Research Interests
My current research interest is in nonlinear time series analysis. Time series analysis is, essentially, the art of obtiaining information about a physical system simply from the data it produces.
An evenly spaced time series is a list of numbers that represents the measurement of some physical quantity at a given time interval. For example, we can measure the temperature of a room (in Celcius) every five minutes. The time series for that measurement may look like:
S = { 20, 20, 19, 18, 19, ...} .
If the first measurement is at t = 0, then for example, the third measurement is taken 10 minutes after the first measurement, i.e. (3-1)*5.
There is a huge literature on the analysis of evenly spaced time series (both linear and nonlinear) and there are many calculations that can be performed on them in order to get information about the system. For example one can reconstruct the phase space of the system as well as estimate the Lypunov exponent.

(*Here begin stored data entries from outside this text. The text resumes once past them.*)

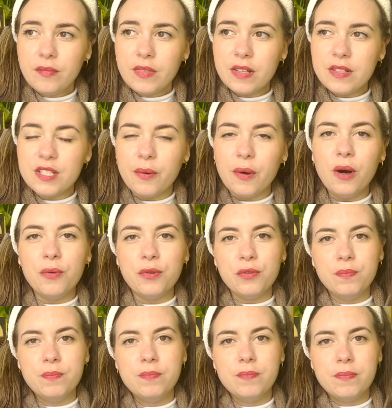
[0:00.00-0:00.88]
So I
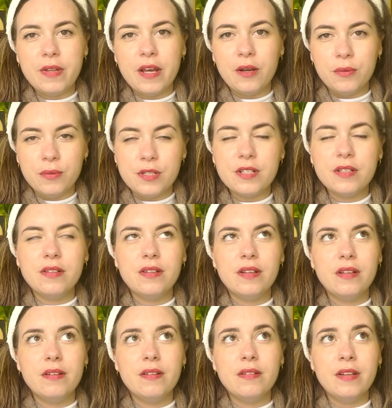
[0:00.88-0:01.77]
held
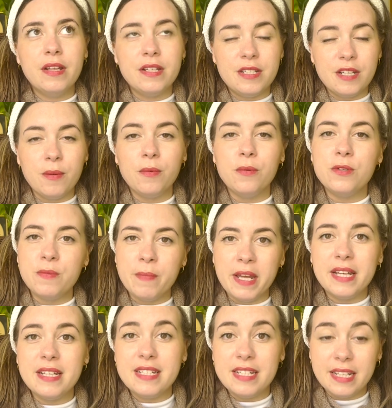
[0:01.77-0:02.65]
it double to
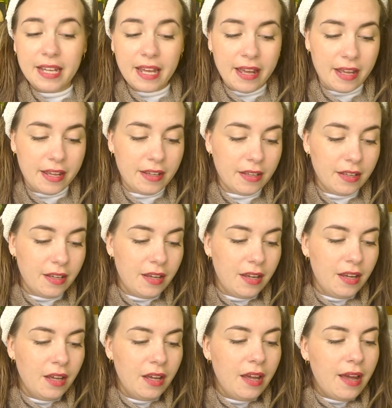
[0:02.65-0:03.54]
make a DK,
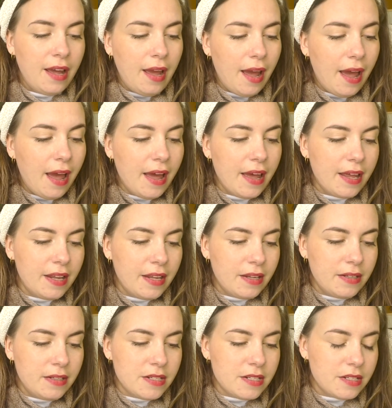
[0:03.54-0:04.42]

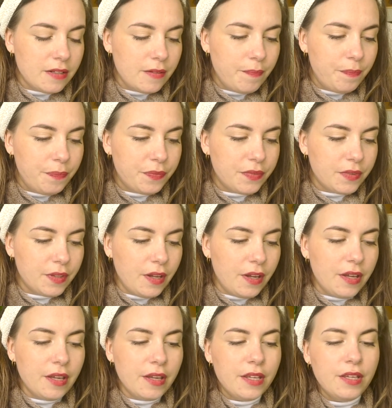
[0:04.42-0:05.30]
and
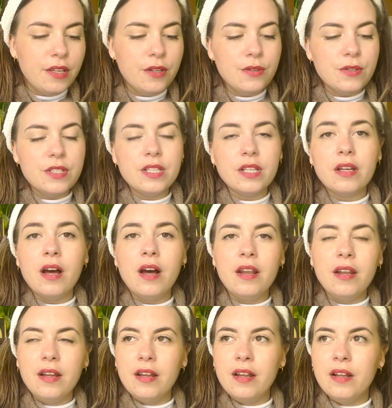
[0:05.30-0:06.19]
I used the
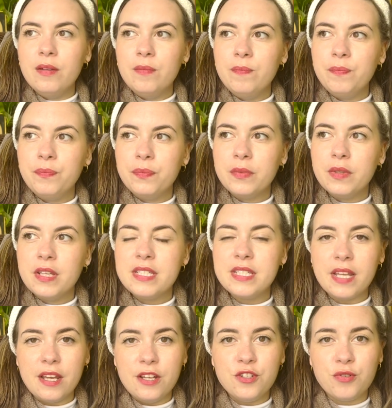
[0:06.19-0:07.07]
colour
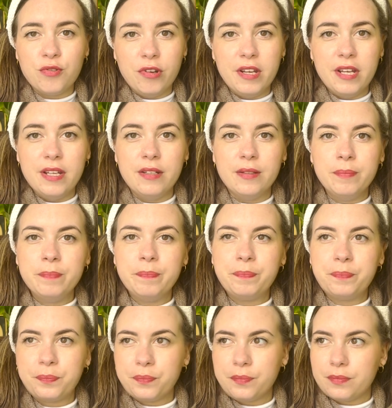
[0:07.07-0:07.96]
sage green,
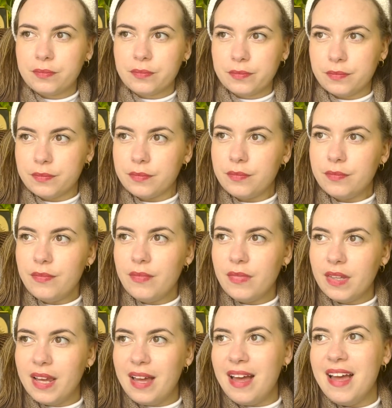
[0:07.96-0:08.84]

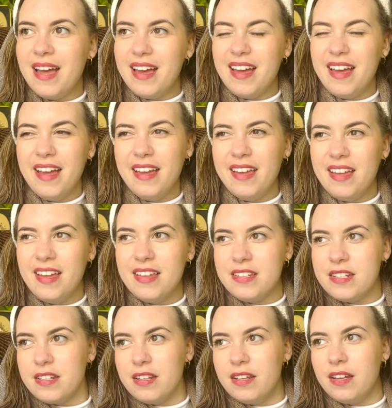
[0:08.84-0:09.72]

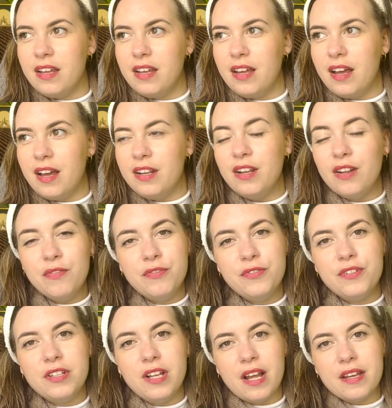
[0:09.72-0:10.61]
and I
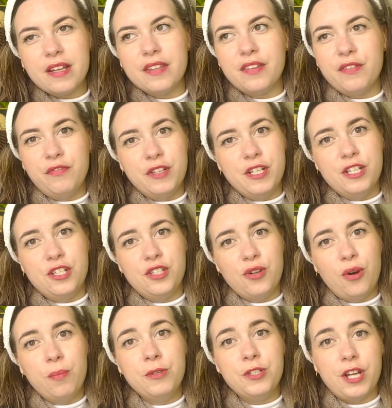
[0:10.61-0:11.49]
loved like the finished
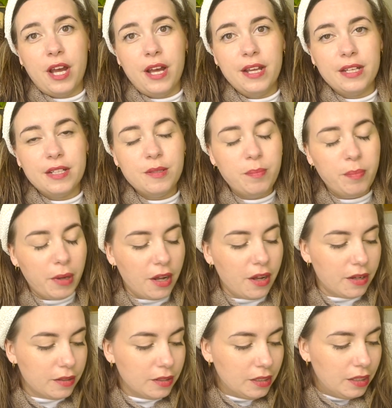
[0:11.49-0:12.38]
object,
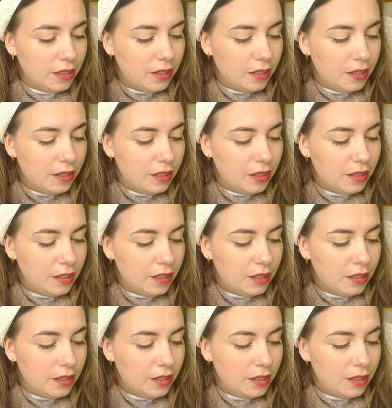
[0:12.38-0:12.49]
but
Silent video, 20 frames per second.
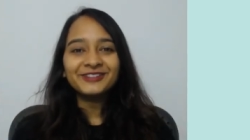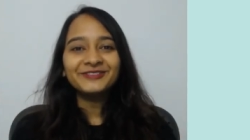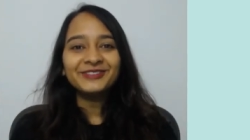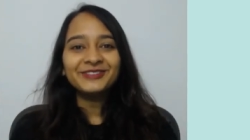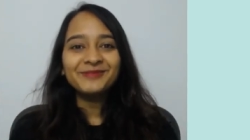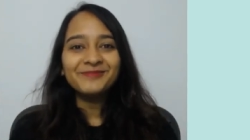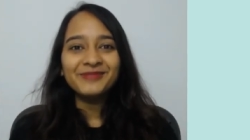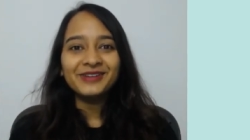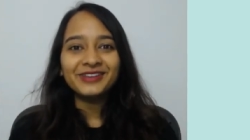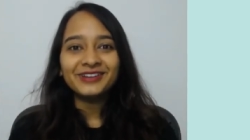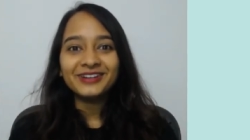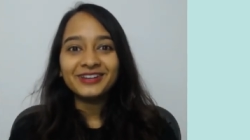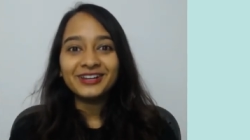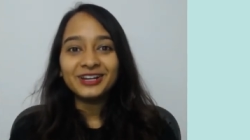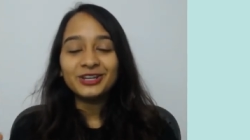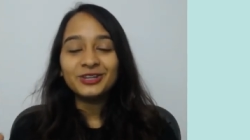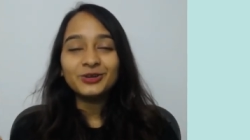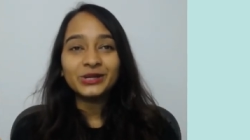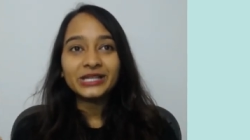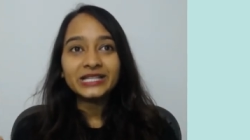of the mirror
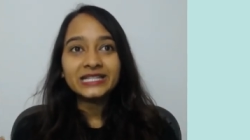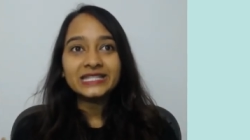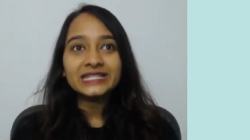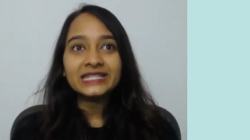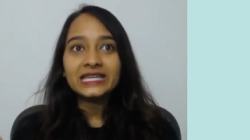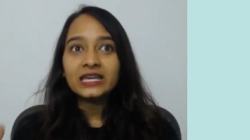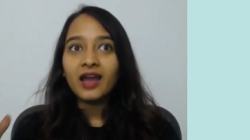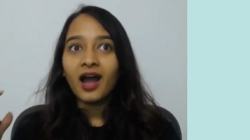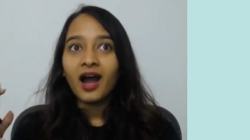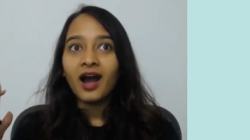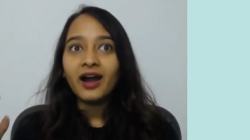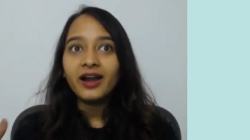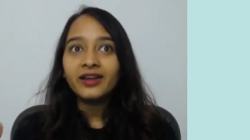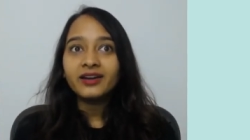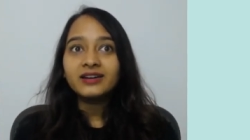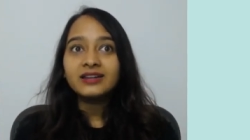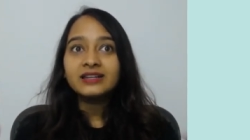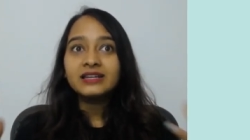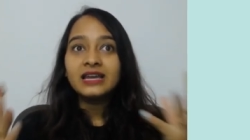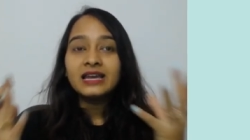and you can see, ha
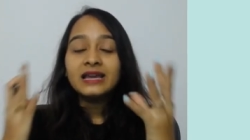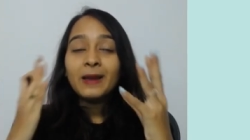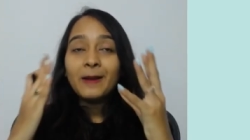yaar,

My current research in evenly spaced time series analysis deals with classical music compositions. I have been working on applying nonlinear time series analysis techniques to musical pieces to see what more can be learned about them. I have co-authored a paper which summarizes my latest results. The paper titled, Composition and Analysis of Music Using Mathematica, appears in volume 12, issue 1 of the journal Mathematica in Education and Research. It discusses the method I use to generate a time series from the composition's sheet music. It also discusses and demonstrates several different calcuations such as mutual information calculations, phase space reconstruction/visualizations, and a transfer entropy calculation between the bass and treble staffs of piano music.
Many times in the "real-world" measurements cannot be taken at regular intervals. For example, suppose you want to measure the luminosity of a star one a night for a month. Some nights may be cloudy and a measurement cannot be made. This leads to something known as an unevenly spaced time series. Unevenly spaced time series are much more difficult to analyze. I have recently begun working in this field. In particular, I have been looking at ways of applying existing analyses of unevenly spaced time series to data taken from a blazar. I am currently working on this problem with astrophysicists from Western Kentucky University.